Task requirements >> Exclude every picture and return the remaining entries below verbatim.

Saved entries
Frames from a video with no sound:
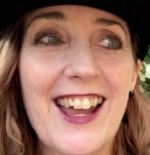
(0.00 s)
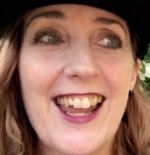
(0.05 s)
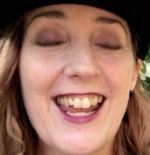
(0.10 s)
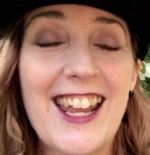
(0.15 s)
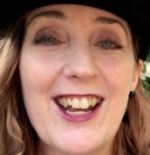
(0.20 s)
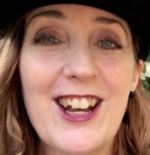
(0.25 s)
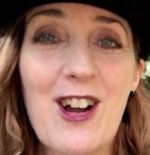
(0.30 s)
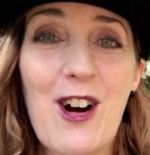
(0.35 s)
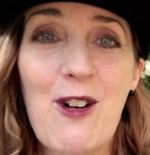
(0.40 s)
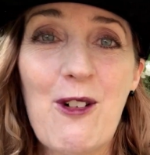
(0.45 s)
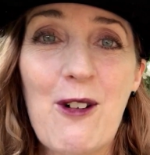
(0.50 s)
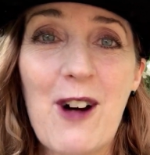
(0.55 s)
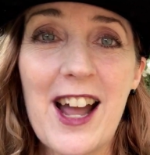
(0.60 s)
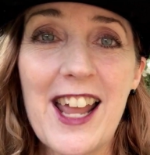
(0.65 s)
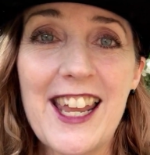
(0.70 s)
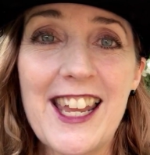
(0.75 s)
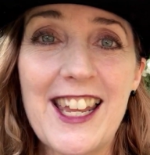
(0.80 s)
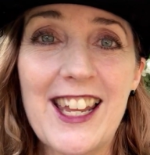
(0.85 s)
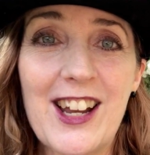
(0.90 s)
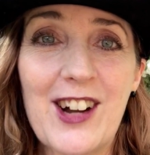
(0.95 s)
in
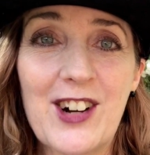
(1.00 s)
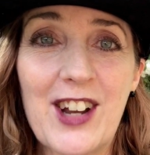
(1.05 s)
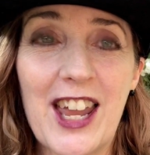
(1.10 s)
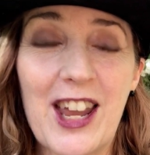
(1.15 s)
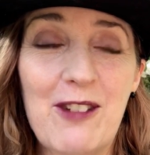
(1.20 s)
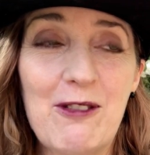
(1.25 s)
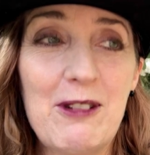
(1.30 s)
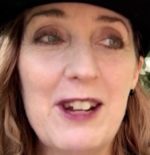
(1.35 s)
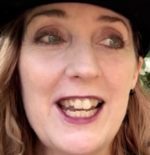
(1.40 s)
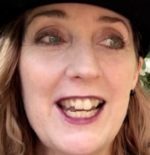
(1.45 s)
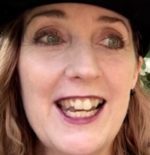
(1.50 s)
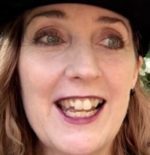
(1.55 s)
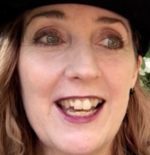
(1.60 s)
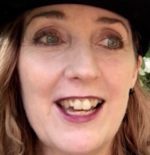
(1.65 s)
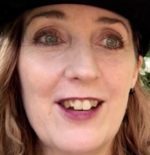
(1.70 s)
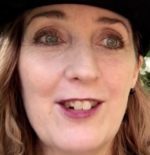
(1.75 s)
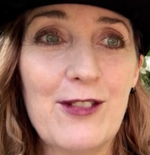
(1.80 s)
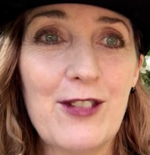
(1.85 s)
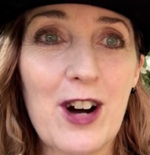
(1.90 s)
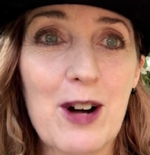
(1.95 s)
Hawaii, okay, we
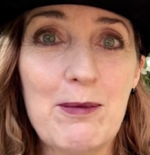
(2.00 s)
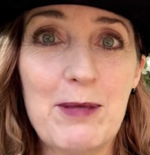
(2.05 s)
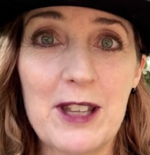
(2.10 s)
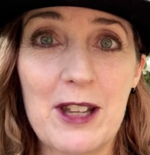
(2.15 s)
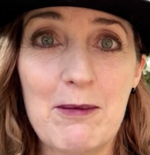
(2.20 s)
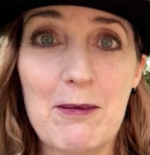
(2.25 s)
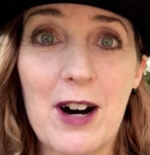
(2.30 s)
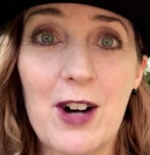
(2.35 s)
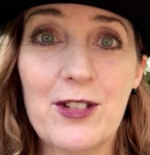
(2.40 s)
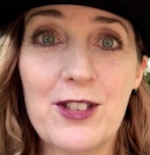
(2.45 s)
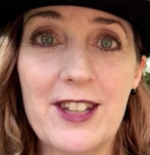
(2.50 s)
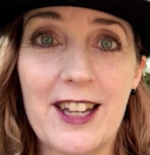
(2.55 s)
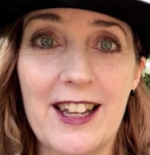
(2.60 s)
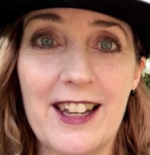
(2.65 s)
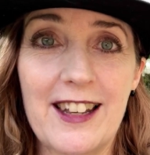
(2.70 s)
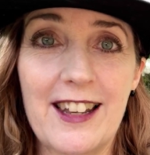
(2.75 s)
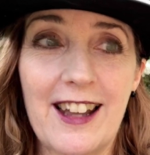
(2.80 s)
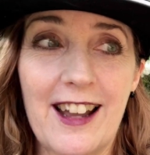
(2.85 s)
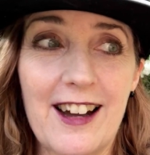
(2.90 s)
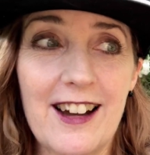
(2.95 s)
live up in the
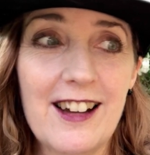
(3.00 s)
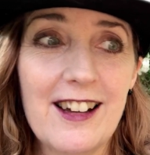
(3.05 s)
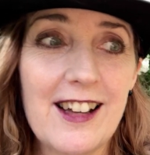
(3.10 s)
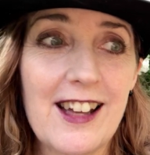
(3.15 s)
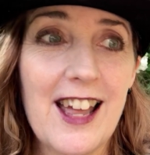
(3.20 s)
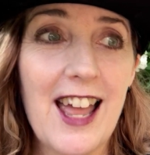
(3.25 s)
mountain, yeah?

Solution to the problem >>
Frames from a video with no sound:
(0.00 s)
(0.05 s)
(0.10 s)
(0.15 s)
(0.20 s)
(0.25 s)
(0.30 s)
(0.35 s)
(0.40 s)
(0.45 s)
(0.50 s)
(0.55 s)
(0.60 s)
(0.65 s)
(0.70 s)
(0.75 s)
(0.80 s)
(0.85 s)
(0.90 s)
(0.95 s)
in
(1.00 s)
(1.05 s)
(1.10 s)
(1.15 s)
(1.20 s)
(1.25 s)
(1.30 s)
(1.35 s)
(1.40 s)
(1.45 s)
(1.50 s)
(1.55 s)
(1.60 s)
(1.65 s)
(1.70 s)
(1.75 s)
(1.80 s)
(1.85 s)
(1.90 s)
(1.95 s)
Hawaii, okay, we
(2.00 s)
(2.05 s)
(2.10 s)
(2.15 s)
(2.20 s)
(2.25 s)
(2.30 s)
(2.35 s)
(2.40 s)
(2.45 s)
(2.50 s)
(2.55 s)
(2.60 s)
(2.65 s)
(2.70 s)
(2.75 s)
(2.80 s)
(2.85 s)
(2.90 s)
(2.95 s)
live up in the
(3.00 s)
(3.05 s)
(3.10 s)
(3.15 s)
(3.20 s)
(3.25 s)
mountain, yeah?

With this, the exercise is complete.